Fix quadratic runtime when updating region highlighter matches #4717

krobelus · 2022-08-16T22:56:13Z

No description provided.

mawww · 2022-09-16T12:40:00Z

src/highlighters.cc

@@ -2210,7 +2210,7 @@ struct RegionsHighlighter : public Highlighter
        m_regexes.insert({key, Regex{str, flags}});
    }

-    void add_matches(const Buffer& buffer, LineRange range, Cache& cache) const
+    void add_matches(const Buffer& buffer, const LineRangeList& ranges, Cache& cache) const


Did you consider avoiding having to build up that temporary LineRangeList by builiding and passing the Matchers externally ? add_matches would then just contain the loop at line 2229 and we would not need to refactor line_modifications. (We could introduce a Matchers struct that would own the Vector and could provide a method to do the inplace_merge, add_matches could actually also be a method of that struct).

Not sure if I missed something here, but if we can avoid building a temporary vector and refactoring line_modifications I'd prefer that.

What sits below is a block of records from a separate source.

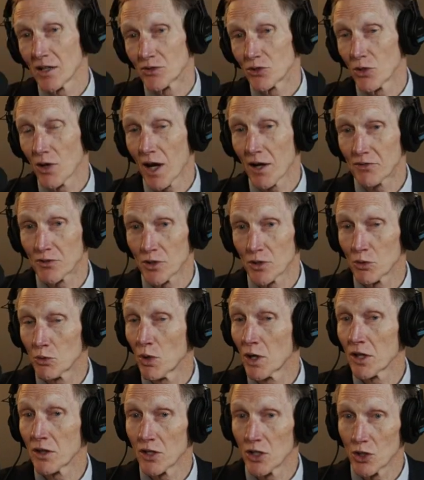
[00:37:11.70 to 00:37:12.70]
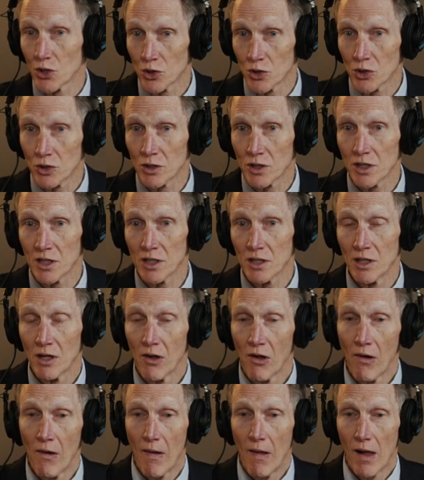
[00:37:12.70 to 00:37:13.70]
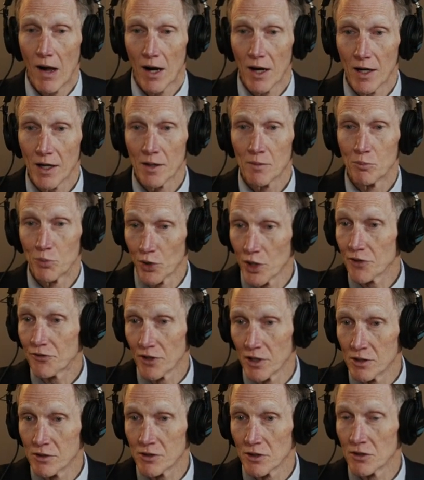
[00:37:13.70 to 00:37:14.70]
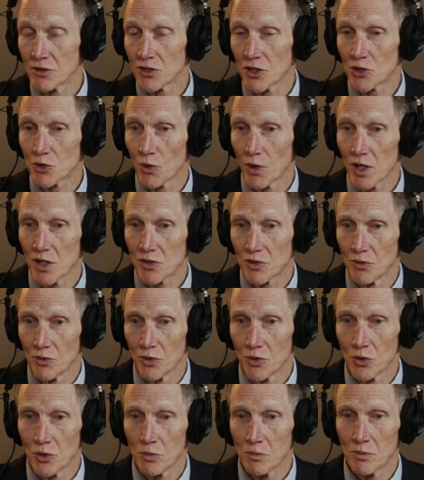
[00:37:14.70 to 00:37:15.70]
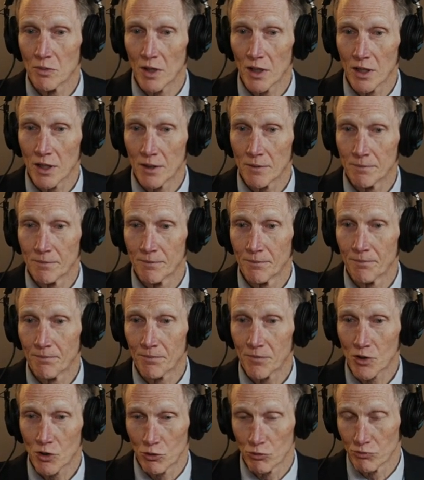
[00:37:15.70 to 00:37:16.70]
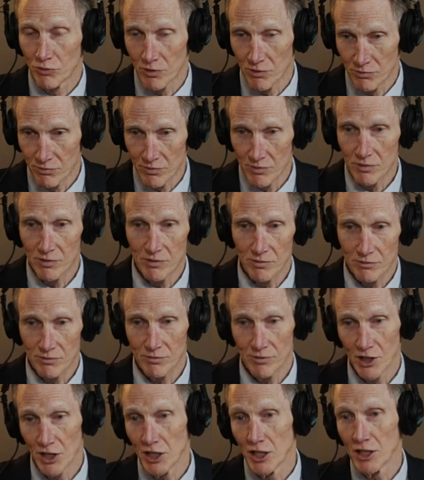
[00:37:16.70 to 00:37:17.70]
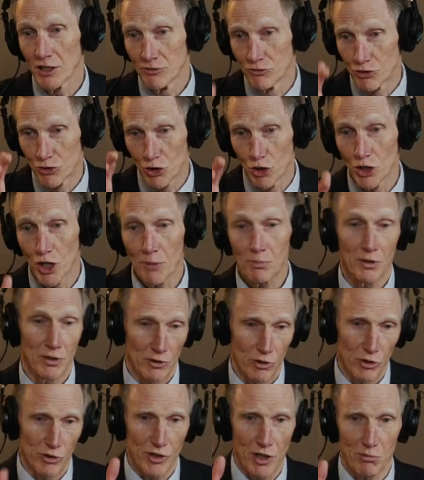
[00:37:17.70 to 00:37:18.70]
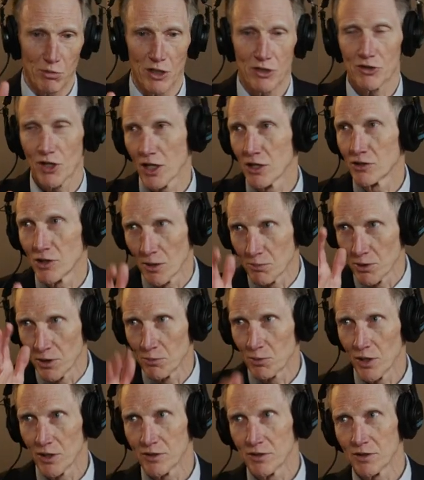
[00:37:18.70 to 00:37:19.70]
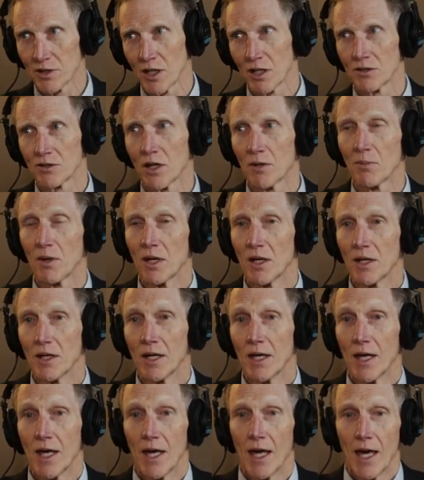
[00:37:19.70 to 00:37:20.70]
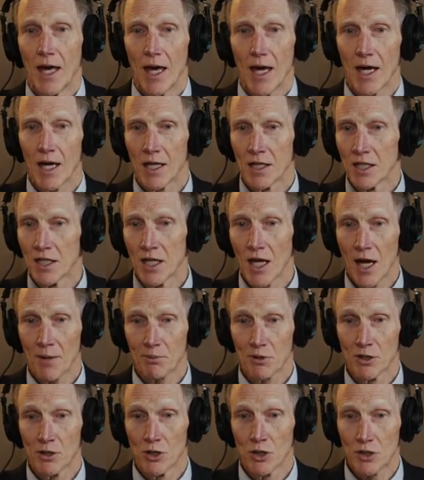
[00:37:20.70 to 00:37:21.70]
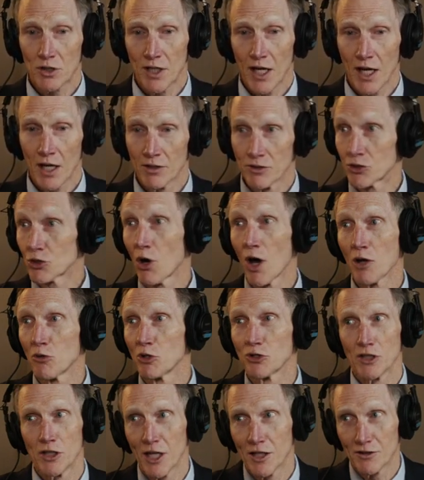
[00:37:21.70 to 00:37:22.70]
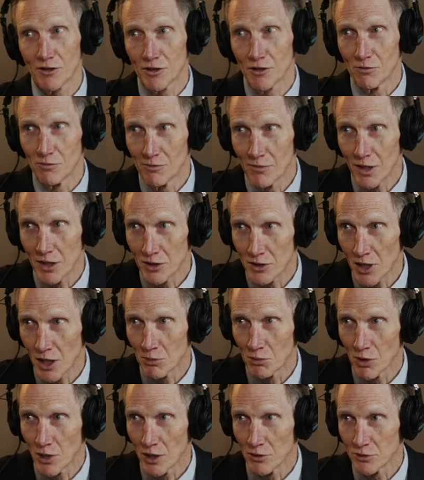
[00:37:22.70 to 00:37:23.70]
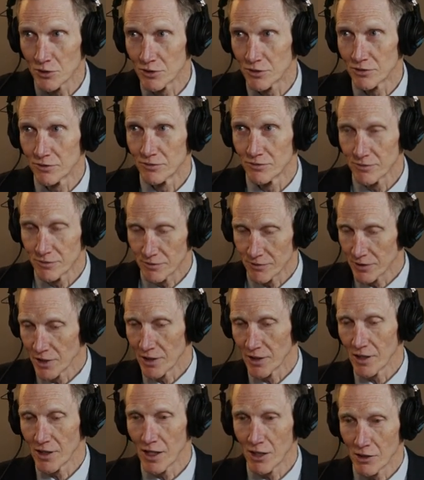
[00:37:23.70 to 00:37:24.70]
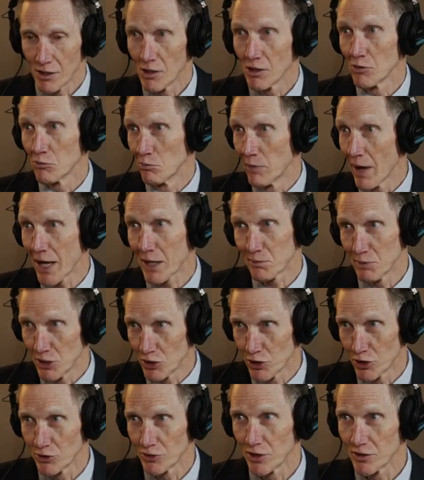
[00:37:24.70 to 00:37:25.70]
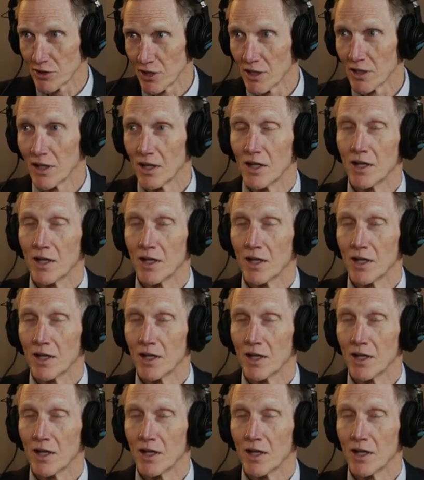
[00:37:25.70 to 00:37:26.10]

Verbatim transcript: so after one of the early uh, briefings in the Situation Room, um, he had stood up, and of course everybody stands up when the president stands up. And he happened to look down. So I wasn't at the main table. I was... Uh, a backbencher, as they say,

yeah I want to avoid the vector by using coroutines with this commit on top but that made CI fail for clang<14), so I'm waiting with that commit

a domain-specific solution with a custom struct sounds possible as well, I'll check later

added the BatchMatchAdder to avoid the temporary vector

Thanks ! Sorry for how long this took to review.

…dification LineRangeSet::add_range() calls Vector::erase() in a loop over the same vector. This could cause performance problems when there are many selections. Fix this by only calling Vector::erase() once. I didn't measure anything because my benchmark is dominated by another issue (see next commit). LineRangeSet::remove_range() also has a suspicious call to erase() but that one is only used in test code, so it doesn't matter.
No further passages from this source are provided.